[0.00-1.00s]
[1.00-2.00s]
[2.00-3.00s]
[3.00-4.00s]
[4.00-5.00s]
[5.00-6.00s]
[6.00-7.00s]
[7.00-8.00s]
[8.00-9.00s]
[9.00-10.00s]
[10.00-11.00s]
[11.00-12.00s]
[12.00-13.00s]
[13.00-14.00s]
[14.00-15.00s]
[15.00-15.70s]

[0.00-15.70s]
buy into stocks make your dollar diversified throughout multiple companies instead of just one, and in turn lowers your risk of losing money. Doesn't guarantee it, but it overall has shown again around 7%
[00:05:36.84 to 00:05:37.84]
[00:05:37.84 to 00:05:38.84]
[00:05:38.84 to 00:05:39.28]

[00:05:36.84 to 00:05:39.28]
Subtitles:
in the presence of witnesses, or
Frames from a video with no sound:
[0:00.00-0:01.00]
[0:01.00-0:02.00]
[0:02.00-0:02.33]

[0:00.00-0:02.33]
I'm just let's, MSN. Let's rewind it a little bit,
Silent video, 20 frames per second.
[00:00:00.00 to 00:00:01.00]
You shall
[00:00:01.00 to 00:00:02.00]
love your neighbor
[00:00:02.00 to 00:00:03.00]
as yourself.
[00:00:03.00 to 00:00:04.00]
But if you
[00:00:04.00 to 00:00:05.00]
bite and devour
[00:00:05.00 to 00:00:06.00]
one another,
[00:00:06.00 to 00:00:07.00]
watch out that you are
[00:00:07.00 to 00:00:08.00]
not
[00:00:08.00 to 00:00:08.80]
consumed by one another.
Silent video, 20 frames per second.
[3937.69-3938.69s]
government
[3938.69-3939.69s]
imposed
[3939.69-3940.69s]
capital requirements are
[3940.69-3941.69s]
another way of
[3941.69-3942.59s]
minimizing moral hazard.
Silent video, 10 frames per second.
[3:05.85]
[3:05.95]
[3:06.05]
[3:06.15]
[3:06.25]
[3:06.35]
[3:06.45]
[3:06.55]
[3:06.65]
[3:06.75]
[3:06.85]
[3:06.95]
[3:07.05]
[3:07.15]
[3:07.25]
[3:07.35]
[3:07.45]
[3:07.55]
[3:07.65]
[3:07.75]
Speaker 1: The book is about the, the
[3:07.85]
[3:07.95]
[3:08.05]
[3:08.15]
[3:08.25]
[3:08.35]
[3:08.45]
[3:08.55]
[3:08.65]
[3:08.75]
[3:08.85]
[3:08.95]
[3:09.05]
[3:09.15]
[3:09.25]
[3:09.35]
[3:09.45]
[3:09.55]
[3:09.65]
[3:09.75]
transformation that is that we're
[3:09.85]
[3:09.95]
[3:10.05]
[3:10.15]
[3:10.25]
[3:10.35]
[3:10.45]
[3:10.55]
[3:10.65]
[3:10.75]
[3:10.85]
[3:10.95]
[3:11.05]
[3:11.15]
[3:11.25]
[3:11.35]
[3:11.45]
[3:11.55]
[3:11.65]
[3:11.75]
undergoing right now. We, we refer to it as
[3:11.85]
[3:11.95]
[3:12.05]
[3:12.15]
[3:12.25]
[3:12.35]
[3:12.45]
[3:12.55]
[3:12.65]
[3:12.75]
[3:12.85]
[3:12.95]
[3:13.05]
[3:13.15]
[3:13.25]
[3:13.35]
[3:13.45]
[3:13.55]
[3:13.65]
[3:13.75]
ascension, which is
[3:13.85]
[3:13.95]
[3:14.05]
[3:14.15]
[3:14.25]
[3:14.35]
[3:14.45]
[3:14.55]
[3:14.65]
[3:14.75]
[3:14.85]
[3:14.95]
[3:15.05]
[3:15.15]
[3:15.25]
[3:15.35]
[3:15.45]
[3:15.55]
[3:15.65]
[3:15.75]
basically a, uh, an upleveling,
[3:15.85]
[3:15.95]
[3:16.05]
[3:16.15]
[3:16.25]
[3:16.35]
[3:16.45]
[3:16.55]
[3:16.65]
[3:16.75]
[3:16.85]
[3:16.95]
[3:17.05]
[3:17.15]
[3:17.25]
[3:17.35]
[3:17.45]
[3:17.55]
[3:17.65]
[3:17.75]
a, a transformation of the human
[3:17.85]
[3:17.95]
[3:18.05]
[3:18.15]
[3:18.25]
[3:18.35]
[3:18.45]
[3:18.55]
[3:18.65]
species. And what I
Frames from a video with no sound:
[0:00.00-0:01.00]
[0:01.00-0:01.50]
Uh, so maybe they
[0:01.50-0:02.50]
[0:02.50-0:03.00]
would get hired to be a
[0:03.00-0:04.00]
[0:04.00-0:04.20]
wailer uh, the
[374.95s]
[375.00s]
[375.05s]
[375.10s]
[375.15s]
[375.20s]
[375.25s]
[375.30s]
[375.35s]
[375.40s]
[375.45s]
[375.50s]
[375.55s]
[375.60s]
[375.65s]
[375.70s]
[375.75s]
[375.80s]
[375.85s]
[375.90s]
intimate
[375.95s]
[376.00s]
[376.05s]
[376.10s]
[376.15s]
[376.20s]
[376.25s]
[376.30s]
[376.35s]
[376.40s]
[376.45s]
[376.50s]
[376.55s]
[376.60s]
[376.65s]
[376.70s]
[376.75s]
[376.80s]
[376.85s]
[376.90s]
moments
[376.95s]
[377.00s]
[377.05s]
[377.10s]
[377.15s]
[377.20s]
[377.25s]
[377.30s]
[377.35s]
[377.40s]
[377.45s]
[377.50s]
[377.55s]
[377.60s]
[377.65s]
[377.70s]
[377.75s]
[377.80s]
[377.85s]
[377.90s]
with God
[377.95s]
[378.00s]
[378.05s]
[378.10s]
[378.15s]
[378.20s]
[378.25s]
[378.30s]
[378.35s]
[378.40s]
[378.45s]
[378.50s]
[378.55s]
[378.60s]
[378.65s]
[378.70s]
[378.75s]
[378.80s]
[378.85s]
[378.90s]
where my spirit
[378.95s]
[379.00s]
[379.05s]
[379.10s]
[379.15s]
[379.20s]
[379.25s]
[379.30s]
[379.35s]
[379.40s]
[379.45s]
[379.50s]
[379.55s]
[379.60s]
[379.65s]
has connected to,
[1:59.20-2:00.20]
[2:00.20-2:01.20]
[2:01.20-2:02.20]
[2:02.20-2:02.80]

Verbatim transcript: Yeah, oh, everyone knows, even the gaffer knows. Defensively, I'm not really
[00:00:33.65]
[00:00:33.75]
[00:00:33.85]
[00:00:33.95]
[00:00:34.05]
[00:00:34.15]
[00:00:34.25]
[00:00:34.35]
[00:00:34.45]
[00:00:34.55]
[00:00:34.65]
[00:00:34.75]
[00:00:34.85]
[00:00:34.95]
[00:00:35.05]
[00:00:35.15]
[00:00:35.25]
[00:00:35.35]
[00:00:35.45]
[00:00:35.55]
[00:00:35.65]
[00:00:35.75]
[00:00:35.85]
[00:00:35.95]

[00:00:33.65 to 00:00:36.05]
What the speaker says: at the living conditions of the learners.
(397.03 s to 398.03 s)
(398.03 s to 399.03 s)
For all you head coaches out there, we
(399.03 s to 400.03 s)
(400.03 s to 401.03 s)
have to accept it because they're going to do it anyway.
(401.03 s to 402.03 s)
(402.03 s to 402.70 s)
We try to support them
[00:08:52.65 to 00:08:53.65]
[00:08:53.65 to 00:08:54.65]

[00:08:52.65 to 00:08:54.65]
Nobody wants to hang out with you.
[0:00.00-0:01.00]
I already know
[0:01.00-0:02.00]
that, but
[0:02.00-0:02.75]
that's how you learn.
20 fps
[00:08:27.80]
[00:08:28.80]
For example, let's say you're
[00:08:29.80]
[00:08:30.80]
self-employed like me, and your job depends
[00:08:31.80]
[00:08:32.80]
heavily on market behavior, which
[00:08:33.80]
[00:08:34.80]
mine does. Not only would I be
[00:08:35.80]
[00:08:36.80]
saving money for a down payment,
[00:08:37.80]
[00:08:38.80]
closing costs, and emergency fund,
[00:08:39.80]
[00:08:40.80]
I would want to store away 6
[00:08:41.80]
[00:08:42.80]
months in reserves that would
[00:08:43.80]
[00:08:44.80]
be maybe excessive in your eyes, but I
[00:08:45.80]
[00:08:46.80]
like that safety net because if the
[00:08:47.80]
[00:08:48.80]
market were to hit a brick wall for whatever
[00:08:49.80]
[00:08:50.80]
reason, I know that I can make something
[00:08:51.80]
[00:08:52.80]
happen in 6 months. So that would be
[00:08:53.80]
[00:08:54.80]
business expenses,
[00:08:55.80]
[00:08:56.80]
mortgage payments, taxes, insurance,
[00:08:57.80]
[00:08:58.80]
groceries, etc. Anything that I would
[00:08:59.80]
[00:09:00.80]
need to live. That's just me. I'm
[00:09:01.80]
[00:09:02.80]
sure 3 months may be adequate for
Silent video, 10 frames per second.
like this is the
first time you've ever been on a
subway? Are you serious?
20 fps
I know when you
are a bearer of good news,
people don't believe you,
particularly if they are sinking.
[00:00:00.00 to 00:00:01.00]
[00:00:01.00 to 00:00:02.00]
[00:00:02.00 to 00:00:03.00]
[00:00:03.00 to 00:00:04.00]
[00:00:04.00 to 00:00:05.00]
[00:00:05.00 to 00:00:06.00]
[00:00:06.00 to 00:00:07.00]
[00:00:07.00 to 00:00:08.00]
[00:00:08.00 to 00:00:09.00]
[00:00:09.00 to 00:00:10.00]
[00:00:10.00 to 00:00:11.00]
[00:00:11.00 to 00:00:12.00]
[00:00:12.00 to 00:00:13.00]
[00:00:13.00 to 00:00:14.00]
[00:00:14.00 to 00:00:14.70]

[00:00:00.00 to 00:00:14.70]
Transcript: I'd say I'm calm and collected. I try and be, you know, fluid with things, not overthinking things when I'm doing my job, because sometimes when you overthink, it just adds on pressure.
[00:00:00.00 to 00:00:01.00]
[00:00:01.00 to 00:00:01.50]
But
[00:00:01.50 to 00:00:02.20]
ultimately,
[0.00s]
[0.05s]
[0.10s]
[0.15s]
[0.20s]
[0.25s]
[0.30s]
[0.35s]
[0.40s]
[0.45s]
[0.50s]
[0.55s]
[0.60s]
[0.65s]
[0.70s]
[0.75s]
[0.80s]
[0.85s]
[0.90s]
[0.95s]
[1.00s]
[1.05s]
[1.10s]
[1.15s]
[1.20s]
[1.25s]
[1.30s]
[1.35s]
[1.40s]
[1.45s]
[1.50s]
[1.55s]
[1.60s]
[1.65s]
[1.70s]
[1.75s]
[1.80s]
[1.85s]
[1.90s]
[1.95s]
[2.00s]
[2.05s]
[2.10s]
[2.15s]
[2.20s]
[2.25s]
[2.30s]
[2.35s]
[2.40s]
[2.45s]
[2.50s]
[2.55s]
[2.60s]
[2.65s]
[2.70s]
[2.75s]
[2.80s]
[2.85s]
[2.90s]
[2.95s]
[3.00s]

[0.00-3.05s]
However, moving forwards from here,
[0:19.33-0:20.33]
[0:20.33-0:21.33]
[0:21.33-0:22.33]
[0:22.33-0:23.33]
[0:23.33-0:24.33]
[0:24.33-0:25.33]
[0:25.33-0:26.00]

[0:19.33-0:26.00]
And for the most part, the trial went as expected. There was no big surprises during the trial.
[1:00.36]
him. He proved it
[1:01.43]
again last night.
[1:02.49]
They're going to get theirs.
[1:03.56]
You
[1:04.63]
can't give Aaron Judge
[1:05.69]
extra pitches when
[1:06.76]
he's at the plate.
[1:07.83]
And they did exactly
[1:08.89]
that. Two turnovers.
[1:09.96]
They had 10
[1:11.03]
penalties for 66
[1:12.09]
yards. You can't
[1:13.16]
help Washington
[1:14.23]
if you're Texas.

..........

◆ **Exercise objective**
Reproduce, exactly and without additions, the run of lines from the start of the listing above to the line bearing "[00:05:36.84 to 00:05:39.28]", inclusive.

◆ **Response area**
[0.00-1.00s]
[1.00-2.00s]
[2.00-3.00s]
[3.00-4.00s]
[4.00-5.00s]
[5.00-6.00s]
[6.00-7.00s]
[7.00-8.00s]
[8.00-9.00s]
[9.00-10.00s]
[10.00-11.00s]
[11.00-12.00s]
[12.00-13.00s]
[13.00-14.00s]
[14.00-15.00s]
[15.00-15.70s]

[0.00-15.70s]
buy into stocks make your dollar diversified throughout multiple companies instead of just one, and in turn lowers your risk of losing money. Doesn't guarantee it, but it overall has shown again around 7%
[00:05:36.84 to 00:05:37.84]
[00:05:37.84 to 00:05:38.84]
[00:05:38.84 to 00:05:39.28]

[00:05:36.84 to 00:05:39.28]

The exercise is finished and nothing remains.